Hacker Newsnew | past | comments | ask | show | jobs | submitlogin
Workarounds for C11 _Generic() (greenend.org.uk)
74 points by fanf2 on July 30, 2023 | hide | past | favorite | 53 comments


Tiny C compiler actually has a "bug" in not implementing the "big bug".

That is, the following expressions are cleanly compiled without any errors:

    _Generic(0, float: s/<[^>]*>/ /g, int: 1),
    _Generic(0, float: now the thing about this tcc implementaion is, int: 1),
    _Generic(0, float: that it just skips until the next comma, int: 1),
    _Generic(0, float: keeping track of parentheses nesting., int: 1),
    _Generic(0, float: [[ Suprizingly it doesnt validate which parentheses)), int: 1),
    _Generic(0, float:  {{{so this bullshit is possible))), int: 1,
             default: #else #define this is great isnt it?);
See: https://godbolt.org/z/o7jne7hWM


Will this work?

  define string_length(x) _Generic(x,        \
    const char *            : strlen((const char*)(const void*)x),           \
    struct MyStringBuffer * : ((const MyStringBuffer*)(const void*)x)->length)


Heh, this was my first thought as well, and it does indeed compile and work (with GCC 12.2, anyway).


Yeah, this is what I saw in some example code. Also you don't need the (void*), at least not with clang or GCC trunk on compiler explorer: https://godbolt.org/z/a8rP91dKr


At the bottom of the page lemonade is made:

> Apart from the most obvious answer (that it’s useful for things exactly like <tgmath.h>), the best thing I’ve thought of to do with _Generic is to use it for deliberate error checking.

> The annoyance in all the previous sections was that it was very hard to avoid compile errors, when we wanted our code to actually compile, run and do something useful. But if what we wanted was to provoke compile errors on a hair-trigger basis, then perhaps we could use it for that more reliably?


Somehow C++ (and now C) standardization very often ends up with constructs that require a lot of ugly hacks in the code that uses them.


According to this the "big bug" is that... _Generic works mostly like a macro and expands code that the compiler sees. That seems like a little weak, macros have been doing this forever via a mere extra level of indirection.

So sure, "(x)->length" might not be valid syntax in all configurations the compiler might see. But "LENGTH(x)" is, e.g.:

   #if X_MIGHT_BE_MYSTRINGBUFFER
   #define LENGTH(x) ((x)->length)
   #else
   #define LENGTH(x) 0 /* anything that converts to the output type will do */
   #endif
This is a routine pattern seen everywhere in C. The Linux kernel is filled with it, e.g. field accessors or arch-specific functions that are stubbed out when not needed, etc...

Is this as clean as a full-on generic typesystem? No. But it's C, it shows a weirdness that you have to handle manually, and you do it the same way we've been doing it in C for decades. Not a new problem, doesn't need a new solution. It's C!

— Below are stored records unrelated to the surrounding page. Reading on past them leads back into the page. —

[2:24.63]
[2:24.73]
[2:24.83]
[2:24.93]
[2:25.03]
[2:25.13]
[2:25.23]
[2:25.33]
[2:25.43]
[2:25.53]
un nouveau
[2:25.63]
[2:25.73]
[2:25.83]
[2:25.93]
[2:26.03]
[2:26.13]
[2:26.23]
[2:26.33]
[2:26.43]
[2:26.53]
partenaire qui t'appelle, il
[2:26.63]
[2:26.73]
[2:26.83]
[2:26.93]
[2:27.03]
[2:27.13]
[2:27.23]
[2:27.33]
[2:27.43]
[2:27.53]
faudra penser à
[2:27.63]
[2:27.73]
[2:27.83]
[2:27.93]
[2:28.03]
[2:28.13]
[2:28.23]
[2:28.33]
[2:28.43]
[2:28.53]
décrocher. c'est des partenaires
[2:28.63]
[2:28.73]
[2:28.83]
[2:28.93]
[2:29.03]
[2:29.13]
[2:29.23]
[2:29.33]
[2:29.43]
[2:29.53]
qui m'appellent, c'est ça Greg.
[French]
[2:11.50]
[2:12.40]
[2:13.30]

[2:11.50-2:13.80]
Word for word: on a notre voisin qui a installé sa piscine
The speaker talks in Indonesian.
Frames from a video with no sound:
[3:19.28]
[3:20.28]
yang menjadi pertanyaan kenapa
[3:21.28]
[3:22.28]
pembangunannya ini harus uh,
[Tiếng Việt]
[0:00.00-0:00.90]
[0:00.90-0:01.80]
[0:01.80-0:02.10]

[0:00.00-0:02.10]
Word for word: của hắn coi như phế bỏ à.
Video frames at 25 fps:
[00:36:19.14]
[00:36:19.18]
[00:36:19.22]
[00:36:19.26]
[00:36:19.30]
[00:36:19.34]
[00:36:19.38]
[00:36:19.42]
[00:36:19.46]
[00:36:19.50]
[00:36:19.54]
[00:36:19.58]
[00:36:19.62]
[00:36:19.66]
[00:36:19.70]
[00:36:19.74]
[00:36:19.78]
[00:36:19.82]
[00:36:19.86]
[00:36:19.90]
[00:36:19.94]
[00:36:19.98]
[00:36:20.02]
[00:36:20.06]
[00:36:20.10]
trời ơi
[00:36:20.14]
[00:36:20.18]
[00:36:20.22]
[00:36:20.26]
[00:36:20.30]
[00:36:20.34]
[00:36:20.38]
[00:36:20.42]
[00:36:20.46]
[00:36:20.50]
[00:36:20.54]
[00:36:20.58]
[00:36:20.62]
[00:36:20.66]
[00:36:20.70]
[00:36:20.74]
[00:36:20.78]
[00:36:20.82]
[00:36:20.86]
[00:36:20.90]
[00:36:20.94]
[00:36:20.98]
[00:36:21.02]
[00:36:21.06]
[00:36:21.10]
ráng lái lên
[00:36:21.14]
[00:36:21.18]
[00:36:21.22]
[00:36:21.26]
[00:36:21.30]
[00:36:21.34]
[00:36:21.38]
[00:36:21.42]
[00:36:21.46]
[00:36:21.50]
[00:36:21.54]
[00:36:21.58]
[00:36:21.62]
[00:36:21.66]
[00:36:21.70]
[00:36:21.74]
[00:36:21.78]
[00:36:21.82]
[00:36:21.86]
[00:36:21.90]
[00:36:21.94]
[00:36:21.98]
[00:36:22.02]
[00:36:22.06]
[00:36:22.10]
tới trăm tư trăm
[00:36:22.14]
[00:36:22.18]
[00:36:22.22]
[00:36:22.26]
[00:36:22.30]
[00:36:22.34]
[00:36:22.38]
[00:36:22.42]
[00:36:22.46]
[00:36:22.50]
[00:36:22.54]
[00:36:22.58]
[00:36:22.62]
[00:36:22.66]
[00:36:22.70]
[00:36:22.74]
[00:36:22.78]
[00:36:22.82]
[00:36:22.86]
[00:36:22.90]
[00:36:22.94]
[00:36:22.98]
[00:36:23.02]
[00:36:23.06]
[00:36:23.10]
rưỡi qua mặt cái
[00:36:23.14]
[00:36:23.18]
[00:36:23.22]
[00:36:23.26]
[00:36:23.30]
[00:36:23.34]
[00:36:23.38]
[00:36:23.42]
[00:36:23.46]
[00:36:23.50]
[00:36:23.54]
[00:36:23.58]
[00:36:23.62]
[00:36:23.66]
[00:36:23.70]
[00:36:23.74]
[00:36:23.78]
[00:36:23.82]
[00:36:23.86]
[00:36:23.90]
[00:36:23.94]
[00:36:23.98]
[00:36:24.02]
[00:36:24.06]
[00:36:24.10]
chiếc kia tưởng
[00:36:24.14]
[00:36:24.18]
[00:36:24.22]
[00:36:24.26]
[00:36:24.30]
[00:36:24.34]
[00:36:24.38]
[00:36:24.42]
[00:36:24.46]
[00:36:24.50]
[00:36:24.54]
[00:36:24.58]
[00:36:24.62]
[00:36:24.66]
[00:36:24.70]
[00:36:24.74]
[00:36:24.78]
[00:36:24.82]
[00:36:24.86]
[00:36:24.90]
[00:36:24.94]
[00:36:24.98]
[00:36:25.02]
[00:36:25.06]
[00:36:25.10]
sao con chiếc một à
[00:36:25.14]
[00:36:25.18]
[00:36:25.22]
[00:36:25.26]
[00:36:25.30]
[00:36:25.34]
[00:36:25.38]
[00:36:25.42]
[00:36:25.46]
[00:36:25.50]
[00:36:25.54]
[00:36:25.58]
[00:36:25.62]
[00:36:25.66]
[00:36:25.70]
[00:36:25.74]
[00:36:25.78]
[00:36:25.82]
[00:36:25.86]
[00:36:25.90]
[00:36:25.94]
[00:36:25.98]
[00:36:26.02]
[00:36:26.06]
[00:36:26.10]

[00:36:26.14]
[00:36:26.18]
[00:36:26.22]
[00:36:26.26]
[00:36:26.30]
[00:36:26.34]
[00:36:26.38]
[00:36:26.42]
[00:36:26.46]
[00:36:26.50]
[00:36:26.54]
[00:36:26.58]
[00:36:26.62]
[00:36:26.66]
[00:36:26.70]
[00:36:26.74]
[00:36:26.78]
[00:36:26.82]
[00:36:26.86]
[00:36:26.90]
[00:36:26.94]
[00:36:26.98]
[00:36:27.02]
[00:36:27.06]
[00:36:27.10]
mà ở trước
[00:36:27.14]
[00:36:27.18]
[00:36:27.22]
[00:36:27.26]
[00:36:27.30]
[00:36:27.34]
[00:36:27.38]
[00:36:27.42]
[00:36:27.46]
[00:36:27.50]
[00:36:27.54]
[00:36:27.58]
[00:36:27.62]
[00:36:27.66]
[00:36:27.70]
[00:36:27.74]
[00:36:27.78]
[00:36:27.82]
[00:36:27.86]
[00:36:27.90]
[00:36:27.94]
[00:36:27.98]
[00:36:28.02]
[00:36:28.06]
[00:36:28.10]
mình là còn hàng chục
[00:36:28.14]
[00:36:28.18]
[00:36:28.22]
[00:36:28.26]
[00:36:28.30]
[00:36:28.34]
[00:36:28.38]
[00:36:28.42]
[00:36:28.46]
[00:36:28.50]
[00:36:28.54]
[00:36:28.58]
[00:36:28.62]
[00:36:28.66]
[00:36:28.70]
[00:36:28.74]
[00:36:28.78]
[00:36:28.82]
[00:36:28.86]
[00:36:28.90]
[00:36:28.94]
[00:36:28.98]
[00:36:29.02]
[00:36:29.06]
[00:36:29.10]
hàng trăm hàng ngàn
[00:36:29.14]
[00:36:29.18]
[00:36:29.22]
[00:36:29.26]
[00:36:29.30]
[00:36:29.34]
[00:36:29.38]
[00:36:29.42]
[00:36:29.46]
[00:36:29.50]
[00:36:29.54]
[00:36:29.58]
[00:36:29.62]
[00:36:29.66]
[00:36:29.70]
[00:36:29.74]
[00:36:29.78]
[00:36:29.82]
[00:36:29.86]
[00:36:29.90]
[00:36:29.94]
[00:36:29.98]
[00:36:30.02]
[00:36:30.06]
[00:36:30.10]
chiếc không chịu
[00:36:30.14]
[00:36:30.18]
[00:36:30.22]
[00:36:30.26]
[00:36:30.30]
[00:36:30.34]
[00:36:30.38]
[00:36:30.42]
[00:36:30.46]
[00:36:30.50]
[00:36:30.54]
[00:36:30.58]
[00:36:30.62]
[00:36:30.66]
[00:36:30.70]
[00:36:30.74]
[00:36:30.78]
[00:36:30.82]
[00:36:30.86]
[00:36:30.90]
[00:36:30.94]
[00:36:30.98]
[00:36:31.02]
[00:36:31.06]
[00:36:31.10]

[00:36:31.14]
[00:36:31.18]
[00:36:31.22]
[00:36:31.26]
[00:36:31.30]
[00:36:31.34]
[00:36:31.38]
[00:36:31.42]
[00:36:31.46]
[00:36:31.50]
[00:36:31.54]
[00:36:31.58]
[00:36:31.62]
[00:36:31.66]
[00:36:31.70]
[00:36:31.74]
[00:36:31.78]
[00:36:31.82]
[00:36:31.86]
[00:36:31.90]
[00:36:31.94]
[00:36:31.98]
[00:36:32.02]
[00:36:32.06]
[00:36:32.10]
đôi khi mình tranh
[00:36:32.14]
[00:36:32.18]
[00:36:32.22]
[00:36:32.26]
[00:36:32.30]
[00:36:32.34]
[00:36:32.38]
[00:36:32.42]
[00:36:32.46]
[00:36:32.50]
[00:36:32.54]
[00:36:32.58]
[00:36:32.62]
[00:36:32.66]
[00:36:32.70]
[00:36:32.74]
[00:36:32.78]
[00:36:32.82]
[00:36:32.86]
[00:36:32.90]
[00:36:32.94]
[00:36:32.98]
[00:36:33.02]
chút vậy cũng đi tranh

I think you've misunderstood the purpose of _Generic.

Your #if statement will select exactly one implementation for every single site of the use of LENGTH() in the codebase, depending on the value of X_MIGHT_BE_MYSTRINGBUFFER at compile-time.

_Generic() allows you to have both implementations available, and different implementations can be selected at the call site depending on the type of the argument passed.


Macros and #ifdef do not solve the problems that _Generic is used for. _Generic is for static polymorphism, not for target or build configuration.


Macros are perfectly capable of static polymorphism. That is one of their primary use cases. _Generic is simply an alternative mechanism for static polymorphism, with some extra capabilities and some limitations in comparison to your typical macro.


To prove your assertion, would you mind defining a length() function via macros that works with both a char * and a pointer to a struct {int len; char *data}, as the fine article explained?


There is a mixup here between different flavours of polymorphism.

_Generic does ad-hoc polymorphism via type-based dispatch in order to implement function overloading.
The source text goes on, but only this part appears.